% Generated by roxygen2: do not edit by hand
% Please edit documentation in R/loading_helper_functions.r
\name{load_se_from_tables}
\alias{load_se_from_tables}
\alias{load_se_from_files}
\title{load_se_from_tables}
\usage{
load_se_from_tables(counts_matrix, cell_info_table, gene_info_table = NA,
  group_col_name = "group", cell_col_name = NA)

load_se_from_files(counts_file, cell_info_file, gene_info_file = NA,
  group_col_name = "group", cell_col_name = NA)
}
\arguments{
\item{counts_matrix}{A tab-separated matrix of read counts for each gene
(row) and each cell (column). Columns and rows should be named.}

\item{cell_info_table}{Table of cell information. 
If there is a column labelled
\emph{cell_sample}, that will be used as the unique cell identifiers. 
If not, the first column is assumed to be cell identifiers, and will be 
copied to a new feild labelled \emph{cell_sample}.
Similarly - the clusters of these cells should be listed in one column -
which can be called 'group' (case-sensitive) or specified with
\bold{group_col_name}. \emph{Minimal data format: <cell_sample> <group>}}

\item{gene_info_table}{Optional table of gene information. If there is a
column labelled
\emph{ID}, that will be used as the gene identifiers (they must be unique!).
If not, the first column is assumed to be a gene identifier, and will be 
copied to a
new feild labelled \emph{ID}. Must match all rownames in 
\bold{counts_matrix}.
If omitted, ID wll be generated from the rownames of counts_matrix. 
Default=NA}

\item{group_col_name}{Name of the column in \bold{cell_info_table} 
containing
the cluster/group that each cell belongs to.

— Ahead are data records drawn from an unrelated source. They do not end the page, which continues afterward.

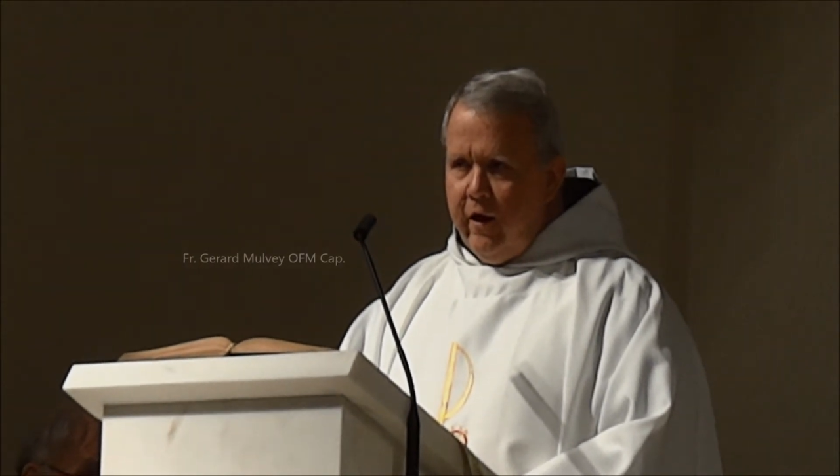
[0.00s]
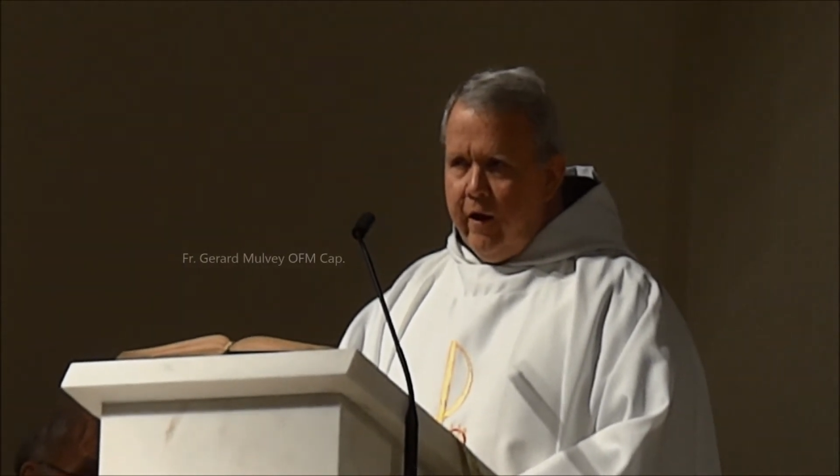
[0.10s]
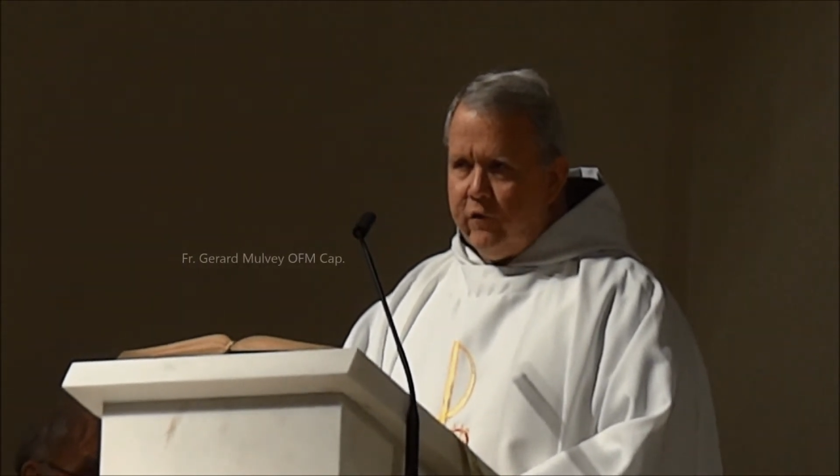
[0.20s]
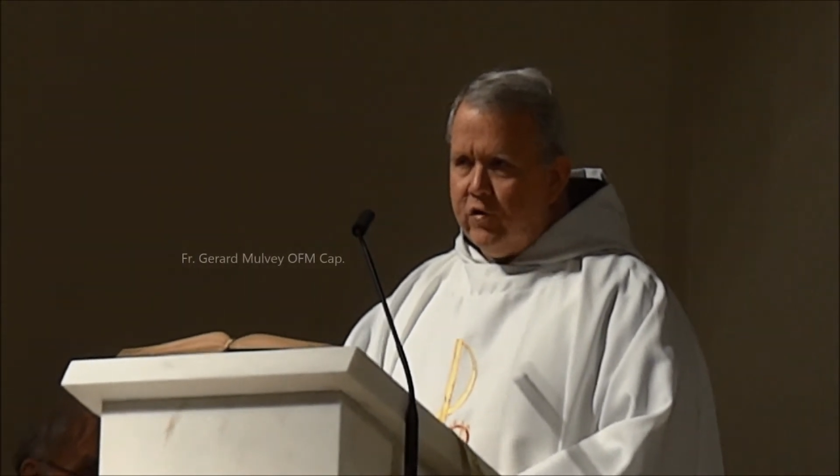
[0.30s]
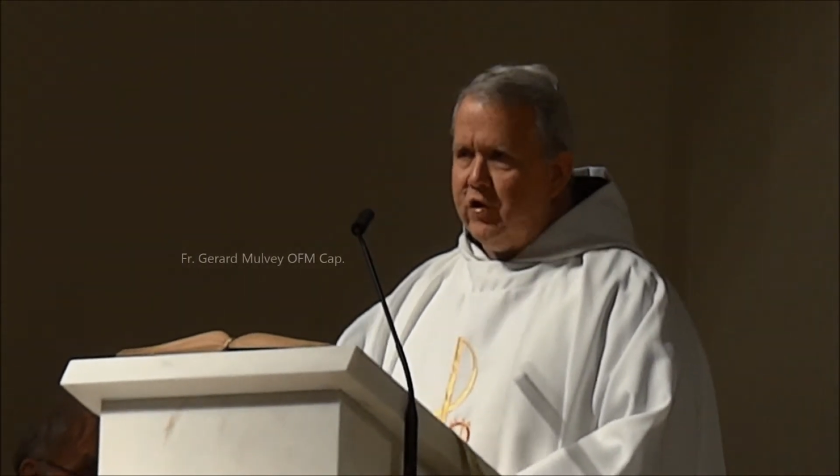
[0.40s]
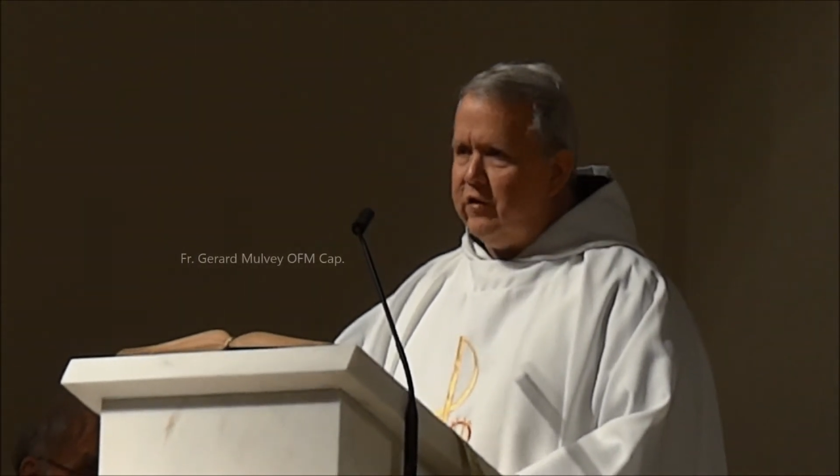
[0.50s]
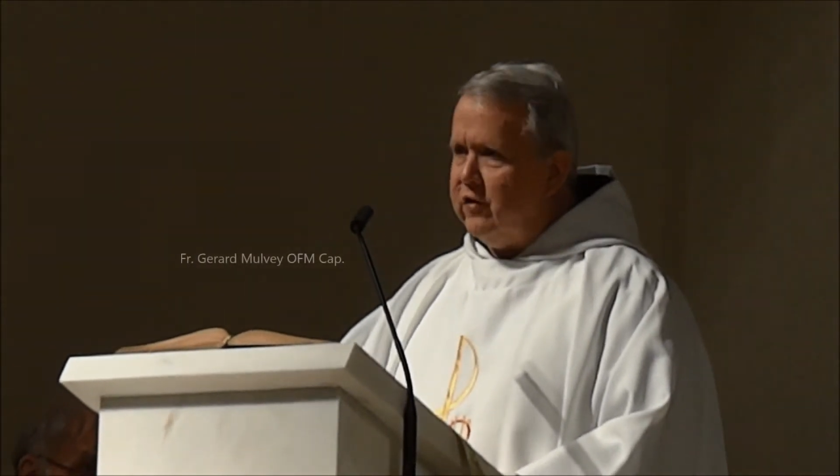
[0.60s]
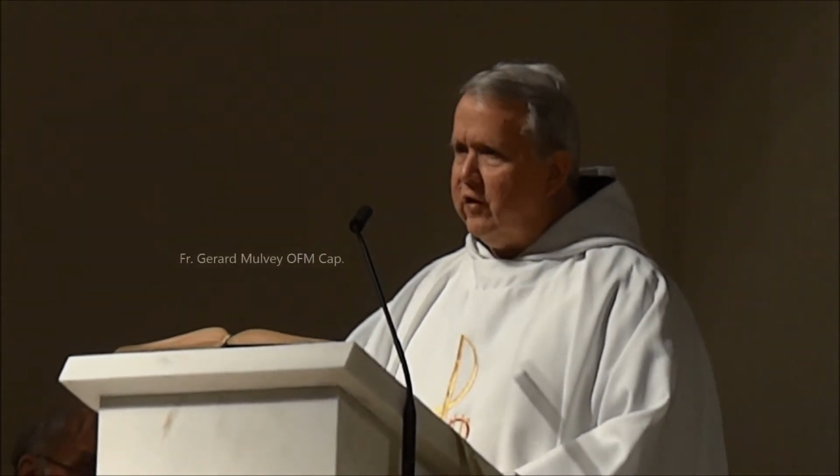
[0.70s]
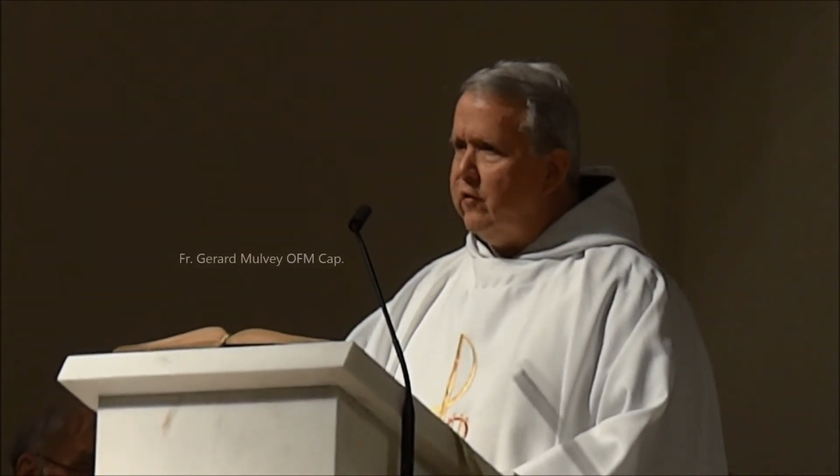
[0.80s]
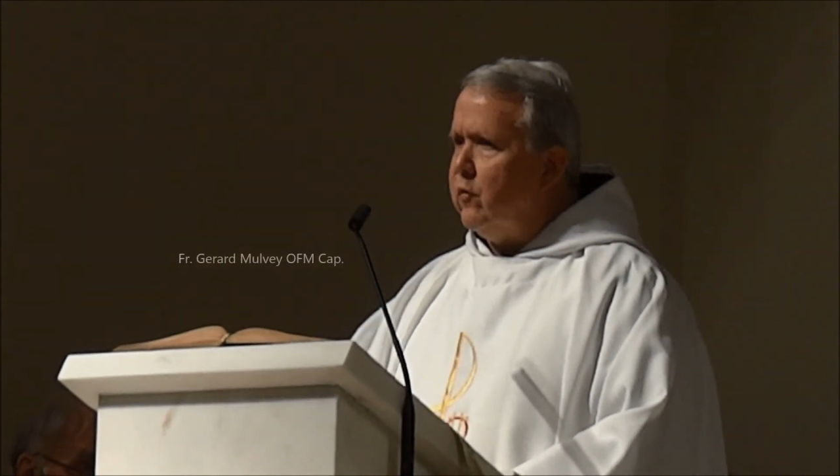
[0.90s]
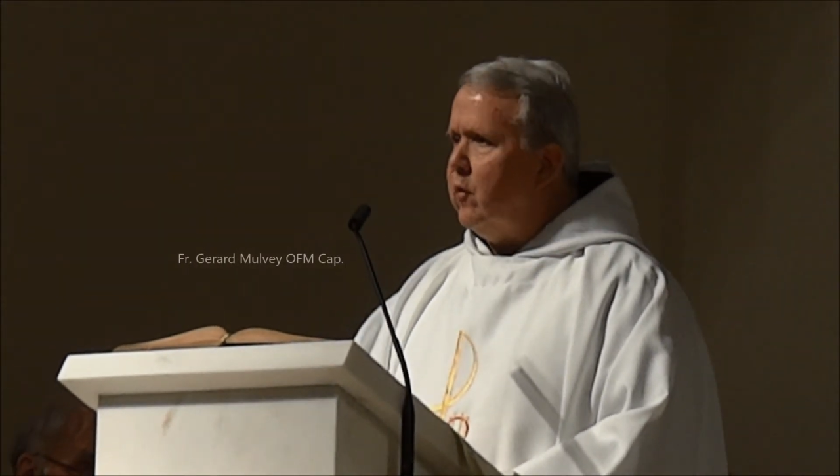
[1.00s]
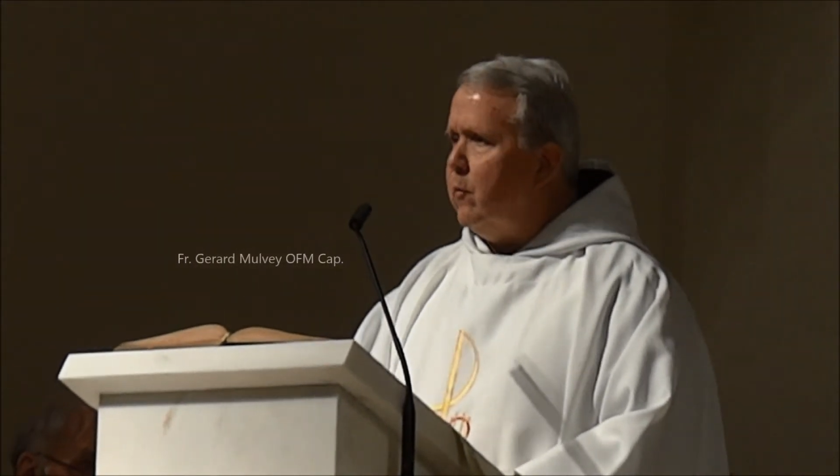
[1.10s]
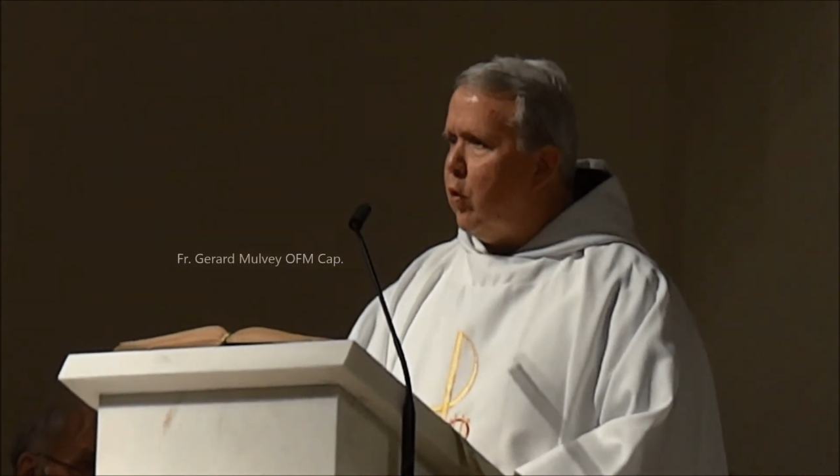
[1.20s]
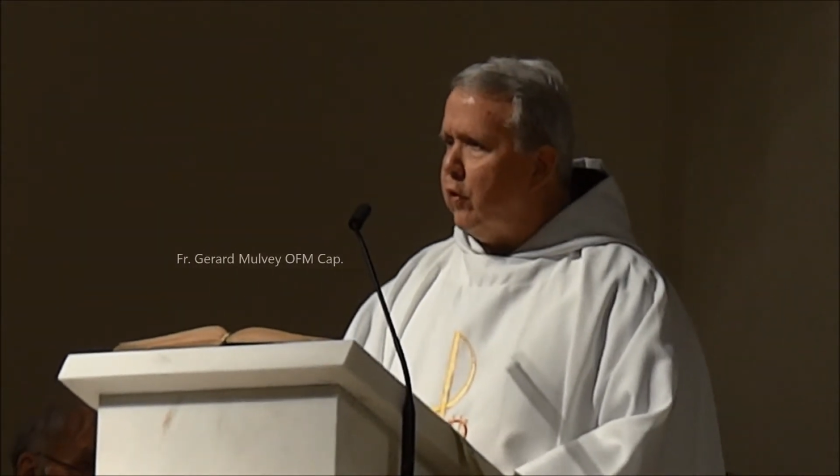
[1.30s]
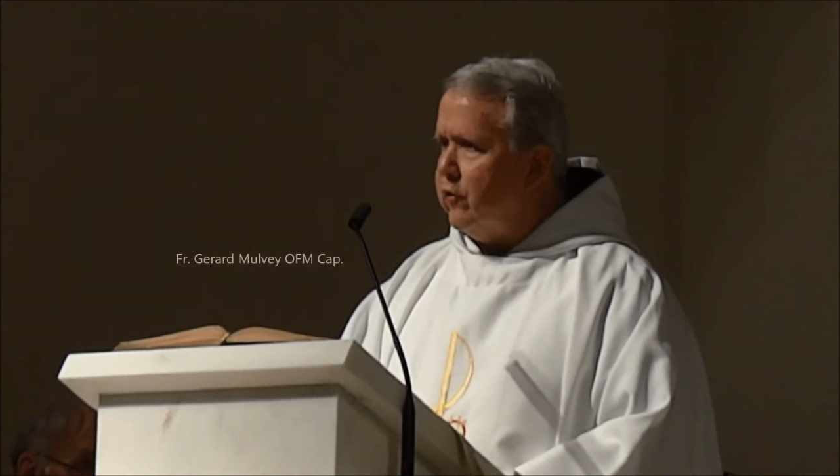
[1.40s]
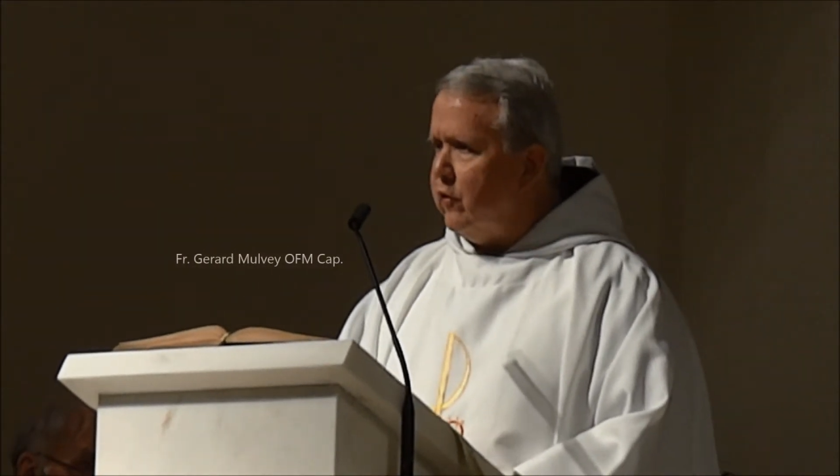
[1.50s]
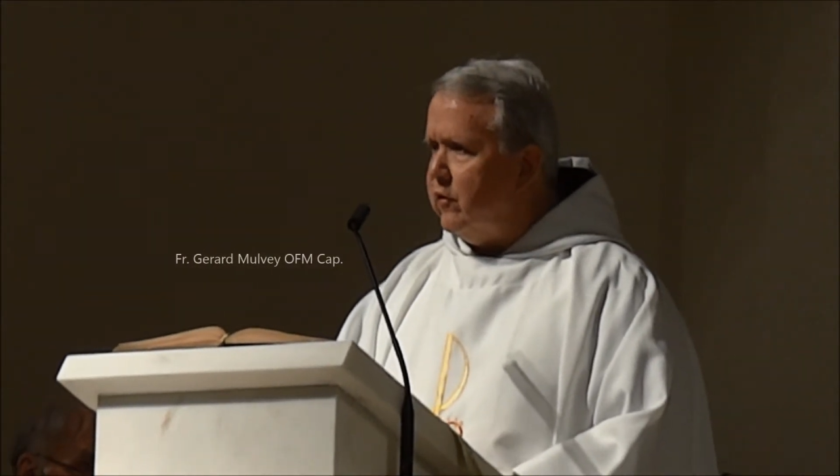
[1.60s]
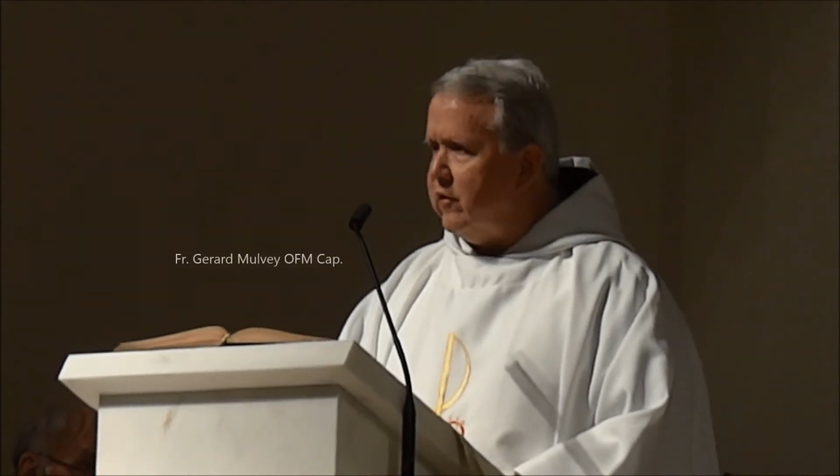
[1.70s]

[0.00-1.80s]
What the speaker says: After Jesus gives him the morsel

Case-sensitive. Default='group'}

\item{cell_col_name}{Name of the column in \bold{cell_info_table} containing
a cell id. Ignored if \emph{cell_sample} column is already present. 
If omitted, (and no \emph{cell_sample} column) will use first column.
Case-sensitive. Default=NA}

\item{counts_file}{A tab-separated file of a matrix of read counts. As per 
\bold{counts_matrix}. First column should be gene ID, and top row cell ids.}

\item{cell_info_file}{Tab-separated text file of cell information, as per
\bold{cell_info_table}. Columns must have names.}

\item{gene_info_file}{Optional tab-separated text file of gene information, 
as per \bold{gene_info_file}. Columns must have names. Default=NA}
}
\value{
A SummarisedExperiment object containing the count data, cell info
and gene info.
}
\description{
Create a SummarizedExperiment object (dataset_se) from a count matrix, cell 
information and optionally gene information.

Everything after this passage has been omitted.